NEW YORK and SINGAPORE, June 19, 2026 /PRNewswire/ — LUMIQ, an AI-native financial services company, today announced a strategic funding round to scale auto-decisioning for financial institutions across the United States and Southeast Asia. The round was led by Bajaj Finserv, one of India’s largest and most diversified financial services groups, with participation from existing investor Info Edge Ventures.

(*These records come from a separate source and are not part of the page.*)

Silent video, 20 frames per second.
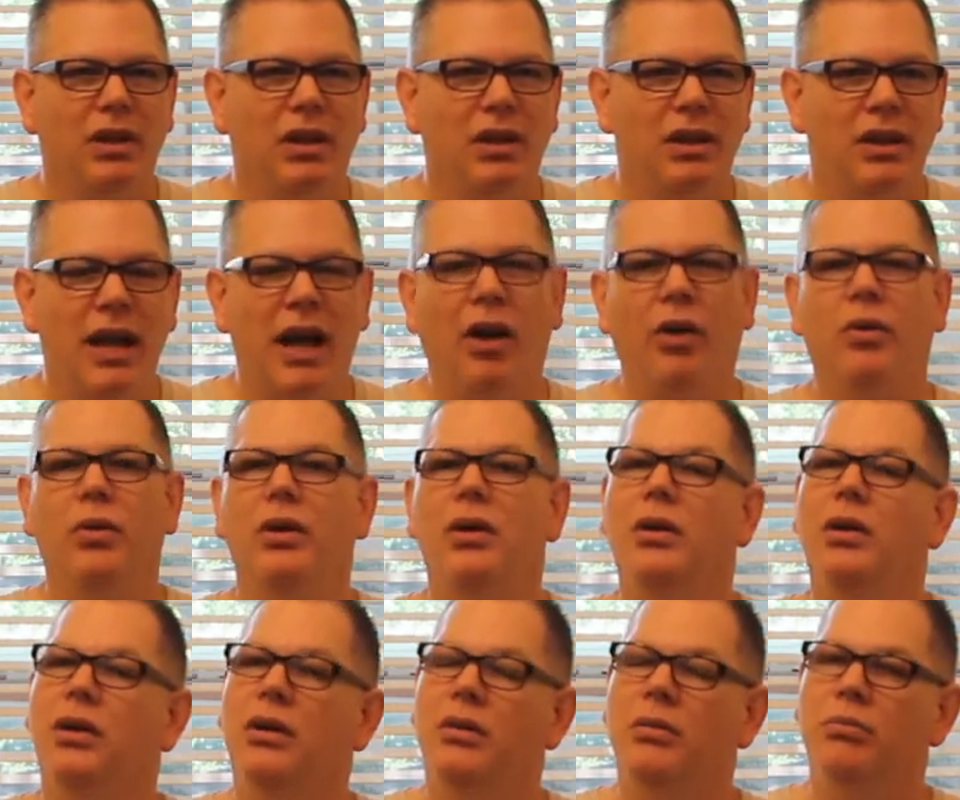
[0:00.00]
Now,
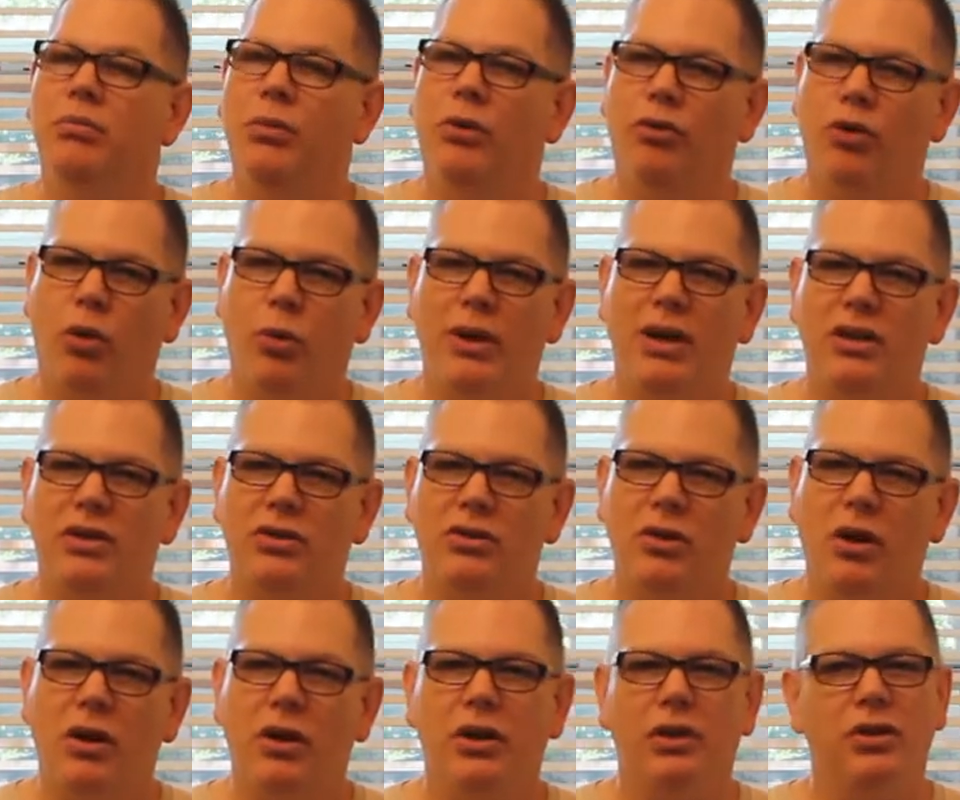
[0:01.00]
before we get
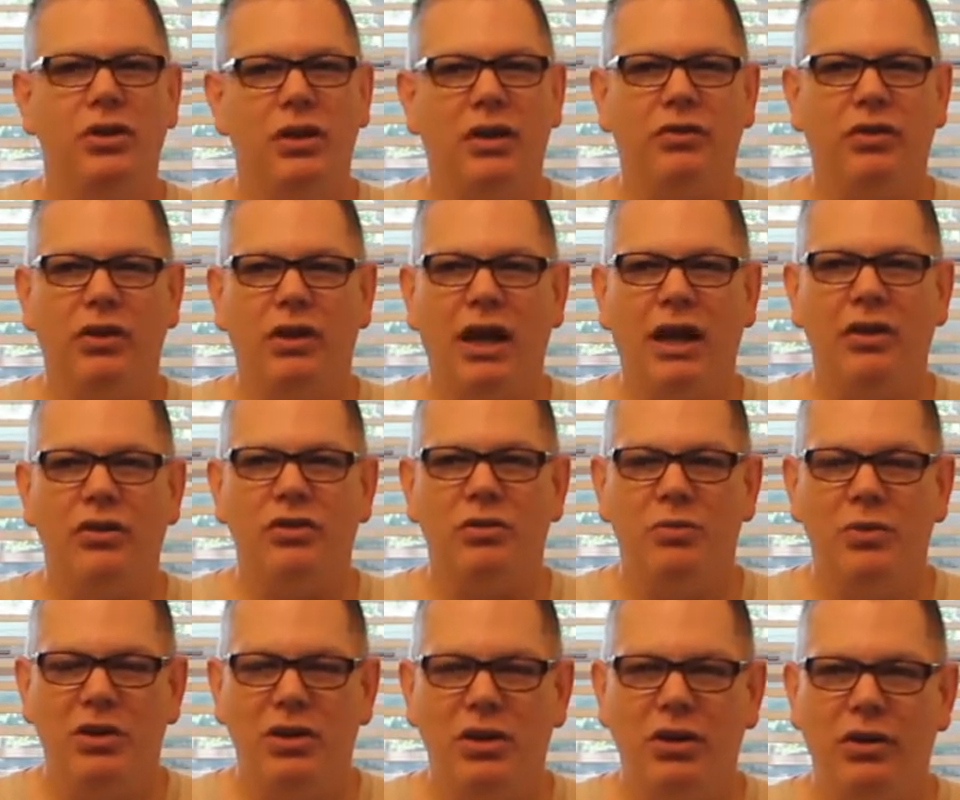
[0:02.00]
started, you have to gather some
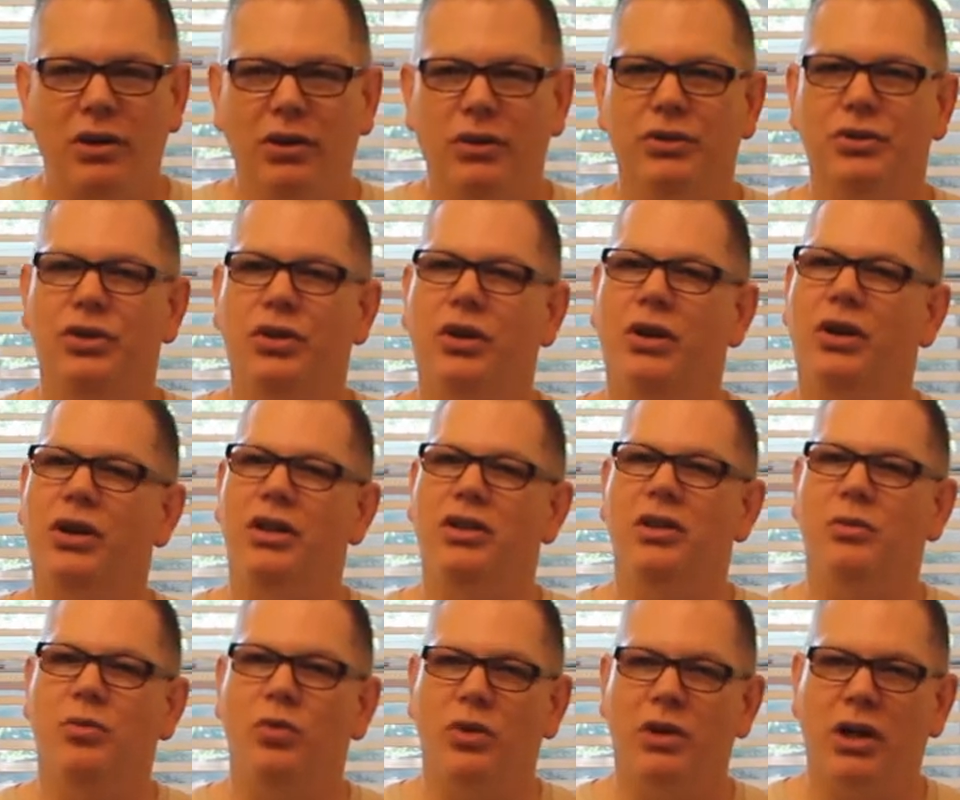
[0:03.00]
materials. You're going to need some
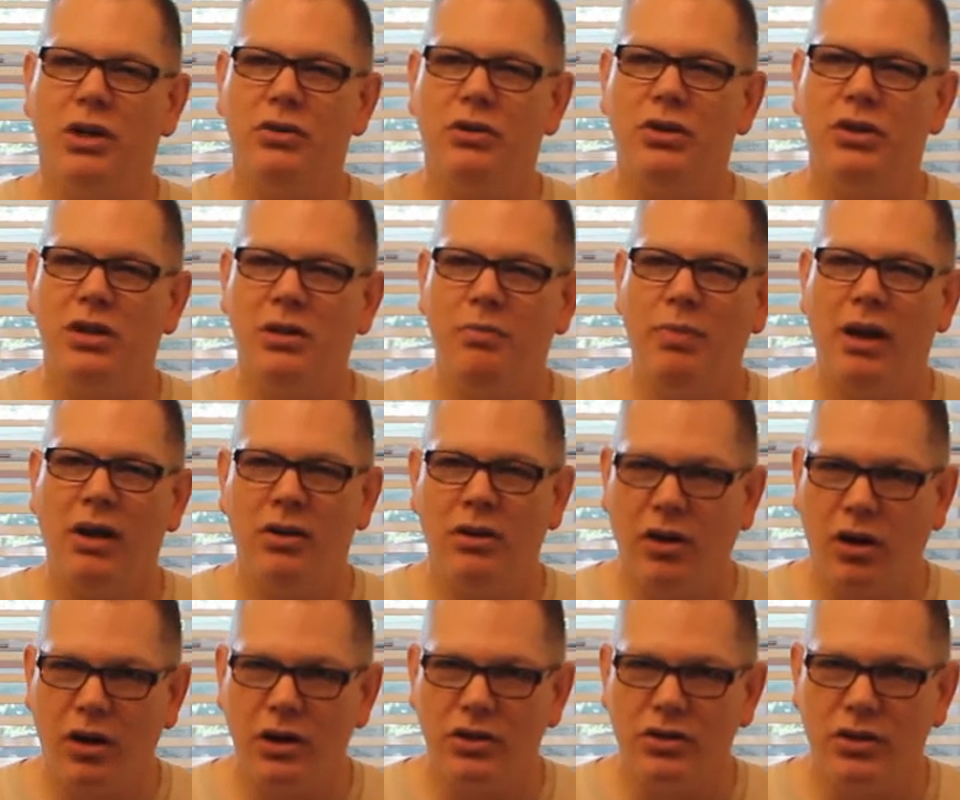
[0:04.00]
110-pound
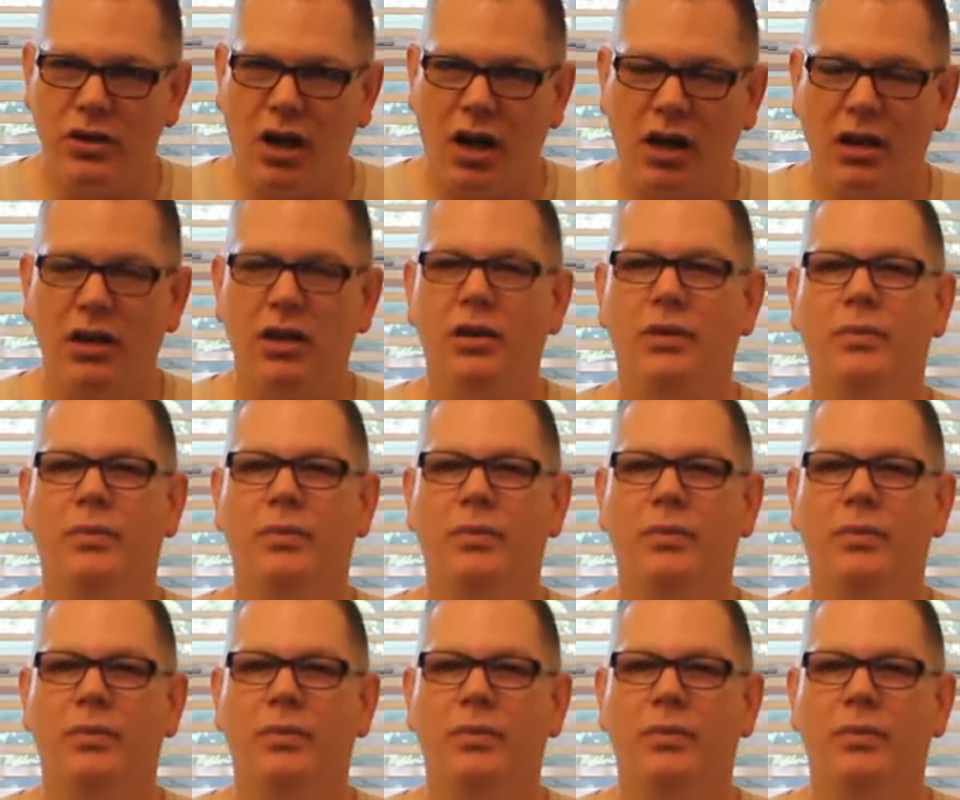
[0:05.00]
cardstock.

LUMIQ raises Strategic Funding to become AI decision layer for financial services
Right now, thousands of customers are waiting for a policy to be issued, a loan to be disbursed, a claim to be adjudicated, because somewhere an FSI employee is drowning in decisions, held back by the risk of getting it wrong. Today, when e-commerce delivers the same day, banks and insurers still decide in weeks. We built LiteCone to take that burden: AI decides the routine cases, completely and accountably, so humans spend their judgment on the one case that actually needs it. This round lets us bring that to every financial institution in the markets that matter most. Shoaib Mohammad, Co-founder and CEO, LUMIQ
From AI that assists to AI that decides
For decades, financial institutions have bought technology that made their people faster — faster data, faster scoring, faster copilots. The decision still landed on a human. LUMIQ is changing that. Through its LiteCone platform, the company deploys AI agents that read the file, apply the institution’s own guidelines, and reach the decision end to end — escalating only the cases that genuinely require human judgment. The output is not a recommendation. It is a decision, with full reasoning attached, cross-referenced to policy, and defensible under audit.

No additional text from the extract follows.